Please restate every record below word for word.
-------
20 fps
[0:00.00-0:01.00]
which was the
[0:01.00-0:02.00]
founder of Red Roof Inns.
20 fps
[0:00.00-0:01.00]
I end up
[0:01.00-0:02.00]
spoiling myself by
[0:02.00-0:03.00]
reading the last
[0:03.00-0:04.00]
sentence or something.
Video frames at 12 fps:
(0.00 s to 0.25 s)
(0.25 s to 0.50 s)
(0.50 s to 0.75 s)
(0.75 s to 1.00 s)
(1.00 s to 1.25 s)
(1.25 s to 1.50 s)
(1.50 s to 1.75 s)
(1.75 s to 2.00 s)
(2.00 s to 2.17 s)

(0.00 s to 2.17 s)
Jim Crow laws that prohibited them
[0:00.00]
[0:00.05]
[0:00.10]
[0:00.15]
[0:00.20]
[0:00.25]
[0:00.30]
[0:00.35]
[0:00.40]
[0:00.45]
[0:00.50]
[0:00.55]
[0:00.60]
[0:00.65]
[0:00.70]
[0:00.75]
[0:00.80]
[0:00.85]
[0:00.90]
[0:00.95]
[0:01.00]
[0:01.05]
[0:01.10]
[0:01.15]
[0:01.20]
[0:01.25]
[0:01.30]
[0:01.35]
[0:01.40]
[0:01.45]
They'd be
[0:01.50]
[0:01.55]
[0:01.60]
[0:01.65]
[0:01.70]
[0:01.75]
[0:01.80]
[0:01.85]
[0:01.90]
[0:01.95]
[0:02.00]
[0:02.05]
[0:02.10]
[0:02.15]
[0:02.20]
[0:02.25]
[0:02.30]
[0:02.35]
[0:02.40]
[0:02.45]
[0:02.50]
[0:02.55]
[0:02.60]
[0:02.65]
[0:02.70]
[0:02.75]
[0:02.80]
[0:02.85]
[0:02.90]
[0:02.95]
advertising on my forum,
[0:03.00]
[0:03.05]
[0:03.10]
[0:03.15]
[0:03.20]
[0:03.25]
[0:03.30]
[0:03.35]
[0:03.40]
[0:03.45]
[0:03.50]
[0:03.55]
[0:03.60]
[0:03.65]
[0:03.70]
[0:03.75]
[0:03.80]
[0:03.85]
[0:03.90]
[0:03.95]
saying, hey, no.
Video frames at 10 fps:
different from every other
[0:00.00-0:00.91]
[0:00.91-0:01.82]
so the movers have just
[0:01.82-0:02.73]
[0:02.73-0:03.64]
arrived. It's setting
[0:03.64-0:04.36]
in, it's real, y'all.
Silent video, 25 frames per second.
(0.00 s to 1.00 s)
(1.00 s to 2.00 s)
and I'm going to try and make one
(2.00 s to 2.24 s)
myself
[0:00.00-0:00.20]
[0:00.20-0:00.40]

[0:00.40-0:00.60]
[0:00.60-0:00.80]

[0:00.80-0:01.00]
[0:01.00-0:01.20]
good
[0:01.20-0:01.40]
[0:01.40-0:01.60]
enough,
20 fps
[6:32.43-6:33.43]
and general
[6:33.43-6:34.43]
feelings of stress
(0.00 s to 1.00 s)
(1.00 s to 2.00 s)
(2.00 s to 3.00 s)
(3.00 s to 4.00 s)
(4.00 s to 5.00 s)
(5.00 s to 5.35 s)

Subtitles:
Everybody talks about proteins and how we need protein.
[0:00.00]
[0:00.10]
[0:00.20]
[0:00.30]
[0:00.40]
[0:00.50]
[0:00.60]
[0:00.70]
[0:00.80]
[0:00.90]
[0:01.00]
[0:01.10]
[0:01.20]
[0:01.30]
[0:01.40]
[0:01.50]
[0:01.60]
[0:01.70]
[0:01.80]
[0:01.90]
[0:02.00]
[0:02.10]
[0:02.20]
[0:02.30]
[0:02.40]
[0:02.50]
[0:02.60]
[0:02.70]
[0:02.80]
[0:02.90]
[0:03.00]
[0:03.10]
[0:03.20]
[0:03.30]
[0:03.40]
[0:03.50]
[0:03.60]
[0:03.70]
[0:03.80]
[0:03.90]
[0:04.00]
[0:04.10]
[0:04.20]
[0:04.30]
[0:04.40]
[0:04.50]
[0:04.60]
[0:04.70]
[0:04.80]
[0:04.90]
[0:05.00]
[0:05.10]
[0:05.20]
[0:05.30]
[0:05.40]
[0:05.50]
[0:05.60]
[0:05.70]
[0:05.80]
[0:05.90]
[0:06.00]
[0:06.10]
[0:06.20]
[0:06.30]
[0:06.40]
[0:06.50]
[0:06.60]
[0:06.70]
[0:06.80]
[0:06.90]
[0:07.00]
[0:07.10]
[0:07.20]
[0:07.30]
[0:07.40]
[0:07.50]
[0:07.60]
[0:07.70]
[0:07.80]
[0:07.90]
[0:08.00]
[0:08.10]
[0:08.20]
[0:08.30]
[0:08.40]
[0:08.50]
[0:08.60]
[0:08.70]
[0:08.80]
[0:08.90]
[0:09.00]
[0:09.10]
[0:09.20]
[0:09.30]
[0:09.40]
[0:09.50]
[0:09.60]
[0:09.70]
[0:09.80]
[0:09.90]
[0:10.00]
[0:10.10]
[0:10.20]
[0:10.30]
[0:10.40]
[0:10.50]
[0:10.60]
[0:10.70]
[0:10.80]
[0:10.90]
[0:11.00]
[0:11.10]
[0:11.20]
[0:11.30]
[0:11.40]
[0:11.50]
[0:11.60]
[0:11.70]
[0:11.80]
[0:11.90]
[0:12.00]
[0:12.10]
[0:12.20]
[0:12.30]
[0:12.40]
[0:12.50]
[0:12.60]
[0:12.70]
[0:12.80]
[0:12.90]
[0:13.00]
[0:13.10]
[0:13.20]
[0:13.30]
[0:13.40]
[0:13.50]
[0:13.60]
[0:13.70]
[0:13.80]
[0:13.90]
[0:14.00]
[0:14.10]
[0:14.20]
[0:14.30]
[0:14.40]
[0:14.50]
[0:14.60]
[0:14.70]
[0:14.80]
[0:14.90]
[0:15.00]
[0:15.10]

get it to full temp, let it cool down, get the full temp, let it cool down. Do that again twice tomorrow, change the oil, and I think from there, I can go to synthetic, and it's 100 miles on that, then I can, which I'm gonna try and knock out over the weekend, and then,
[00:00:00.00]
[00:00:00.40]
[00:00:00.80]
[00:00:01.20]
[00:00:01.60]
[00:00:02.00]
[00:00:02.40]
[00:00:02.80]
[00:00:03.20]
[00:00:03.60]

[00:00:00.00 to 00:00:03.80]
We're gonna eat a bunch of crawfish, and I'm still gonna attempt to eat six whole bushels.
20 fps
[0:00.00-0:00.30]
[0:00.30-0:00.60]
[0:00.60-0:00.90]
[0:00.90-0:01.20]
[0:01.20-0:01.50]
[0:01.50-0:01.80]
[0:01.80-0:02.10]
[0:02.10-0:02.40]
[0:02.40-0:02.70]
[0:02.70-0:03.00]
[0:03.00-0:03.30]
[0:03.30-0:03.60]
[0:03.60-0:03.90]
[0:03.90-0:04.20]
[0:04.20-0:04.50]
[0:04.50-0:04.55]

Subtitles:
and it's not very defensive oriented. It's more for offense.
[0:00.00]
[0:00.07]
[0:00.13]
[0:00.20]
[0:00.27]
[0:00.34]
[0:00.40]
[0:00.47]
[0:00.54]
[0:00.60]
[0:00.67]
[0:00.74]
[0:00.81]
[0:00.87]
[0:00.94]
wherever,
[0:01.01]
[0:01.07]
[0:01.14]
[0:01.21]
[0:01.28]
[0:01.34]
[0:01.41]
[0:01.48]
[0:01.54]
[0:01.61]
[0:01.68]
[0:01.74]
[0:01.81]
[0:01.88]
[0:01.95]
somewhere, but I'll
-------
OUTPUT OF THE EXERCISE -
20 fps
[0:00.00-0:01.00]
which was the
[0:01.00-0:02.00]
founder of Red Roof Inns.
20 fps
[0:00.00-0:01.00]
I end up
[0:01.00-0:02.00]
spoiling myself by
[0:02.00-0:03.00]
reading the last
[0:03.00-0:04.00]
sentence or something.
Video frames at 12 fps:
(0.00 s to 0.25 s)
(0.25 s to 0.50 s)
(0.50 s to 0.75 s)
(0.75 s to 1.00 s)
(1.00 s to 1.25 s)
(1.25 s to 1.50 s)
(1.50 s to 1.75 s)
(1.75 s to 2.00 s)
(2.00 s to 2.17 s)

(0.00 s to 2.17 s)
Jim Crow laws that prohibited them
[0:00.00]
[0:00.05]
[0:00.10]
[0:00.15]
[0:00.20]
[0:00.25]
[0:00.30]
[0:00.35]
[0:00.40]
[0:00.45]
[0:00.50]
[0:00.55]
[0:00.60]
[0:00.65]
[0:00.70]
[0:00.75]
[0:00.80]
[0:00.85]
[0:00.90]
[0:00.95]
[0:01.00]
[0:01.05]
[0:01.10]
[0:01.15]
[0:01.20]
[0:01.25]
[0:01.30]
[0:01.35]
[0:01.40]
[0:01.45]
They'd be
[0:01.50]
[0:01.55]
[0:01.60]
[0:01.65]
[0:01.70]
[0:01.75]
[0:01.80]
[0:01.85]
[0:01.90]
[0:01.95]
[0:02.00]
[0:02.05]
[0:02.10]
[0:02.15]
[0:02.20]
[0:02.25]
[0:02.30]
[0:02.35]
[0:02.40]
[0:02.45]
[0:02.50]
[0:02.55]
[0:02.60]
[0:02.65]
[0:02.70]
[0:02.75]
[0:02.80]
[0:02.85]
[0:02.90]
[0:02.95]
advertising on my forum,
[0:03.00]
[0:03.05]
[0:03.10]
[0:03.15]
[0:03.20]
[0:03.25]
[0:03.30]
[0:03.35]
[0:03.40]
[0:03.45]
[0:03.50]
[0:03.55]
[0:03.60]
[0:03.65]
[0:03.70]
[0:03.75]
[0:03.80]
[0:03.85]
[0:03.90]
[0:03.95]
saying, hey, no.
Video frames at 10 fps:
different from every other
[0:00.00-0:00.91]
[0:00.91-0:01.82]
so the movers have just
[0:01.82-0:02.73]
[0:02.73-0:03.64]
arrived. It's setting
[0:03.64-0:04.36]
in, it's real, y'all.
Silent video, 25 frames per second.
(0.00 s to 1.00 s)
(1.00 s to 2.00 s)
and I'm going to try and make one
(2.00 s to 2.24 s)
myself
[0:00.00-0:00.20]
[0:00.20-0:00.40]

[0:00.40-0:00.60]
[0:00.60-0:00.80]

[0:00.80-0:01.00]
[0:01.00-0:01.20]
good
[0:01.20-0:01.40]
[0:01.40-0:01.60]
enough,
20 fps
[6:32.43-6:33.43]
and general
[6:33.43-6:34.43]
feelings of stress
(0.00 s to 1.00 s)
(1.00 s to 2.00 s)
(2.00 s to 3.00 s)
(3.00 s to 4.00 s)
(4.00 s to 5.00 s)
(5.00 s to 5.35 s)

Subtitles:
Everybody talks about proteins and how we need protein.
[0:00.00]
[0:00.10]
[0:00.20]
[0:00.30]
[0:00.40]
[0:00.50]
[0:00.60]
[0:00.70]
[0:00.80]
[0:00.90]
[0:01.00]
[0:01.10]
[0:01.20]
[0:01.30]
[0:01.40]
[0:01.50]
[0:01.60]
[0:01.70]
[0:01.80]
[0:01.90]
[0:02.00]
[0:02.10]
[0:02.20]
[0:02.30]
[0:02.40]
[0:02.50]
[0:02.60]
[0:02.70]
[0:02.80]
[0:02.90]
[0:03.00]
[0:03.10]
[0:03.20]
[0:03.30]
[0:03.40]
[0:03.50]
[0:03.60]
[0:03.70]
[0:03.80]
[0:03.90]
[0:04.00]
[0:04.10]
[0:04.20]
[0:04.30]
[0:04.40]
[0:04.50]
[0:04.60]
[0:04.70]
[0:04.80]
[0:04.90]
[0:05.00]
[0:05.10]
[0:05.20]
[0:05.30]
[0:05.40]
[0:05.50]
[0:05.60]
[0:05.70]
[0:05.80]
[0:05.90]
[0:06.00]
[0:06.10]
[0:06.20]
[0:06.30]
[0:06.40]
[0:06.50]
[0:06.60]
[0:06.70]
[0:06.80]
[0:06.90]
[0:07.00]
[0:07.10]
[0:07.20]
[0:07.30]
[0:07.40]
[0:07.50]
[0:07.60]
[0:07.70]
[0:07.80]
[0:07.90]
[0:08.00]
[0:08.10]
[0:08.20]
[0:08.30]
[0:08.40]
[0:08.50]
[0:08.60]
[0:08.70]
[0:08.80]
[0:08.90]
[0:09.00]
[0:09.10]
[0:09.20]
[0:09.30]
[0:09.40]
[0:09.50]
[0:09.60]
[0:09.70]
[0:09.80]
[0:09.90]
[0:10.00]
[0:10.10]
[0:10.20]
[0:10.30]
[0:10.40]
[0:10.50]
[0:10.60]
[0:10.70]
[0:10.80]
[0:10.90]
[0:11.00]
[0:11.10]
[0:11.20]
[0:11.30]
[0:11.40]
[0:11.50]
[0:11.60]
[0:11.70]
[0:11.80]
[0:11.90]
[0:12.00]
[0:12.10]
[0:12.20]
[0:12.30]
[0:12.40]
[0:12.50]
[0:12.60]
[0:12.70]
[0:12.80]
[0:12.90]
[0:13.00]
[0:13.10]
[0:13.20]
[0:13.30]
[0:13.40]
[0:13.50]
[0:13.60]
[0:13.70]
[0:13.80]
[0:13.90]
[0:14.00]
[0:14.10]
[0:14.20]
[0:14.30]
[0:14.40]
[0:14.50]
[0:14.60]
[0:14.70]
[0:14.80]
[0:14.90]
[0:15.00]
[0:15.10]

get it to full temp, let it cool down, get the full temp, let it cool down. Do that again twice tomorrow, change the oil, and I think from there, I can go to synthetic, and it's 100 miles on that, then I can, which I'm gonna try and knock out over the weekend, and then,
[00:00:00.00]
[00:00:00.40]
[00:00:00.80]
[00:00:01.20]
[00:00:01.60]
[00:00:02.00]
[00:00:02.40]
[00:00:02.80]
[00:00:03.20]
[00:00:03.60]

[00:00:00.00 to 00:00:03.80]
We're gonna eat a bunch of crawfish, and I'm still gonna attempt to eat six whole bushels.
20 fps
[0:00.00-0:00.30]
[0:00.30-0:00.60]
[0:00.60-0:00.90]
[0:00.90-0:01.20]
[0:01.20-0:01.50]
[0:01.50-0:01.80]
[0:01.80-0:02.10]
[0:02.10-0:02.40]
[0:02.40-0:02.70]
[0:02.70-0:03.00]
[0:03.00-0:03.30]
[0:03.30-0:03.60]
[0:03.60-0:03.90]
[0:03.90-0:04.20]
[0:04.20-0:04.50]
[0:04.50-0:04.55]

Subtitles:
and it's not very defensive oriented. It's more for offense.
[0:00.00]
[0:00.07]
[0:00.13]
[0:00.20]
[0:00.27]
[0:00.34]
[0:00.40]
[0:00.47]
[0:00.54]
[0:00.60]
[0:00.67]
[0:00.74]
[0:00.81]
[0:00.87]
[0:00.94]
wherever,
[0:01.01]
[0:01.07]
[0:01.14]
[0:01.21]
[0:01.28]
[0:01.34]
[0:01.41]
[0:01.48]
[0:01.54]
[0:01.61]
[0:01.68]
[0:01.74]
[0:01.81]
[0:01.88]
[0:01.95]
somewhere, but I'll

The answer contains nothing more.